# Callimont Poodles?



## poodlecrazy#1 (Jul 2, 2013)

Does anyone know anything about Callimont Toy Poodles? Branna's pedigree is filled with Callimont's dogs. I looked her up online and found her website. She has Branna's great great grand sire on the website, but no information on him other than his pedigree. So ya I am just wondering if anyone knows anything about her dogs. I am trying to find out as much about Branna's background as possible.

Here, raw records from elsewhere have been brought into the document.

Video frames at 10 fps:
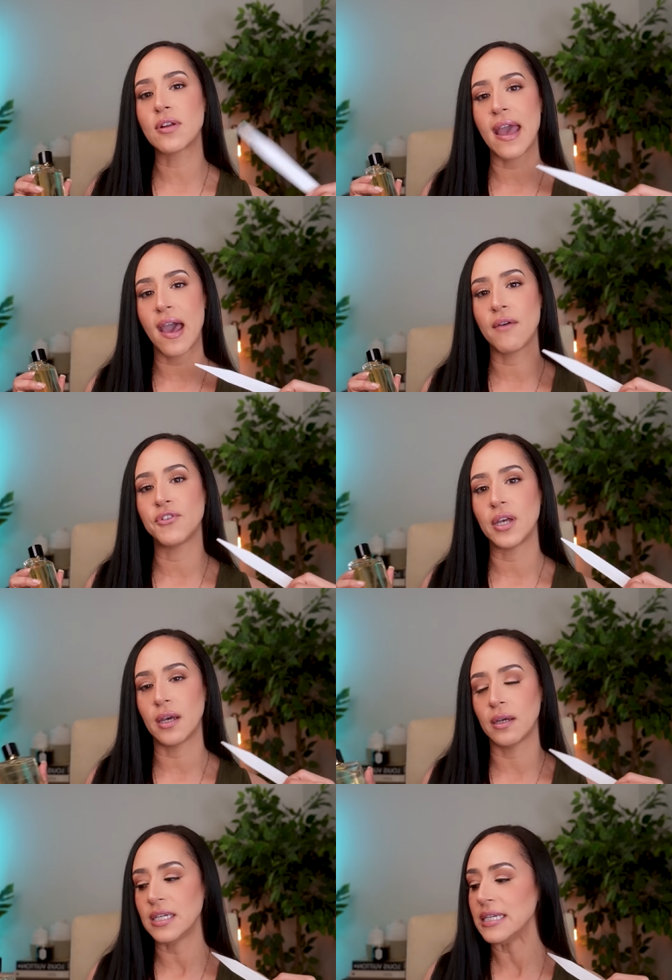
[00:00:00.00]
I don't
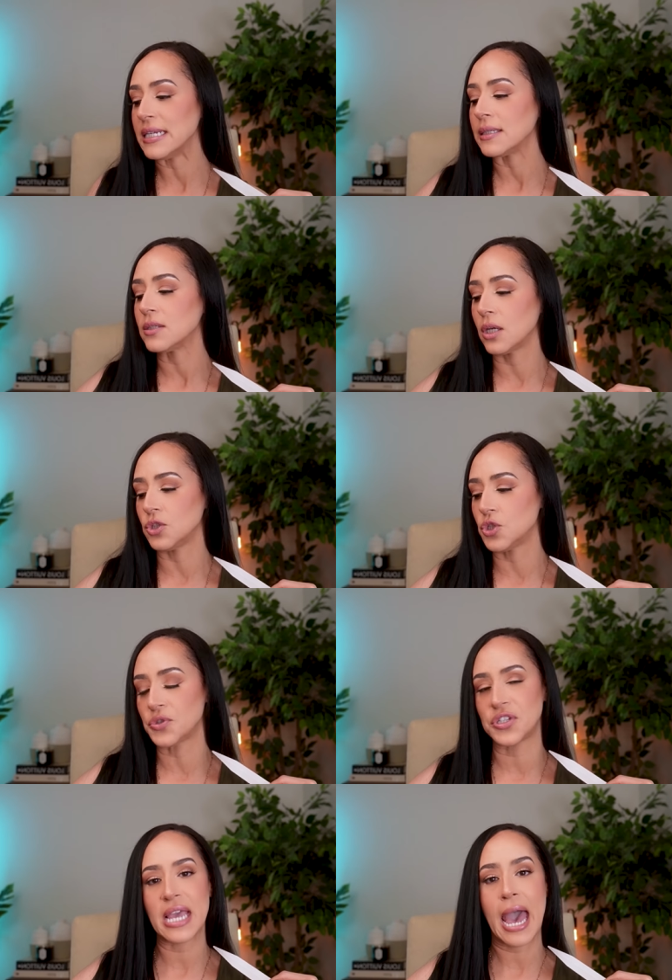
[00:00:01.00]
have uh, Eden
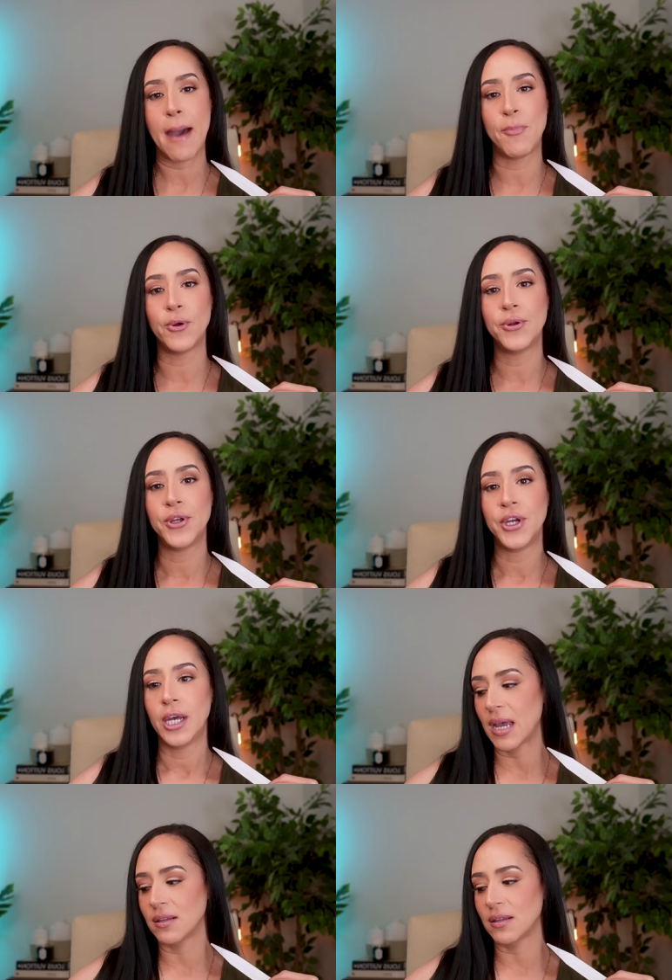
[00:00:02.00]
Juicy Apple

I emailed her and asked her if she has done any health testing on her dogs but I am still waiting for a response. 


Sent from Petguide.com Free App


----------



## Tiny Poodles (Jun 20, 2013)

Don't know much about her , but I do like the looks of her puppies. She used to have a champion from my breeder, but recently sold him to a strictly pet breeder/Greeder, which in my opinion is not very cool.
Which one is the great great grand sire?


Sent from Petguide.com Free App


----------



## poodlecrazy#1 (Jul 2, 2013)

Tiny Poodles said:


> Don't know much about her , but I do like the looks of her puppies. She used to have a champion from my breeder, but recently sold him to a strictly pet breeder/Greeder, which in my opinion is not very cool.
> Which one is the great great grand sire?
> 
> 
> Sent from Petguide.com Free App


Wow, ya that really is not cool. Kind of a red flag that she did that even if her puppies look good. Her great grand sire is CH Chezdoral Grand Slam II.


Sent from Petguide.com Free App


----------



## Tiny Poodles (Jun 20, 2013)

Well Branna is a pretty girl, and whatever genes she has is set in stone now - let's just hope that she is as good on the inside as the outside. 
And for the future, when you need another poodle, you know exactly what to look for!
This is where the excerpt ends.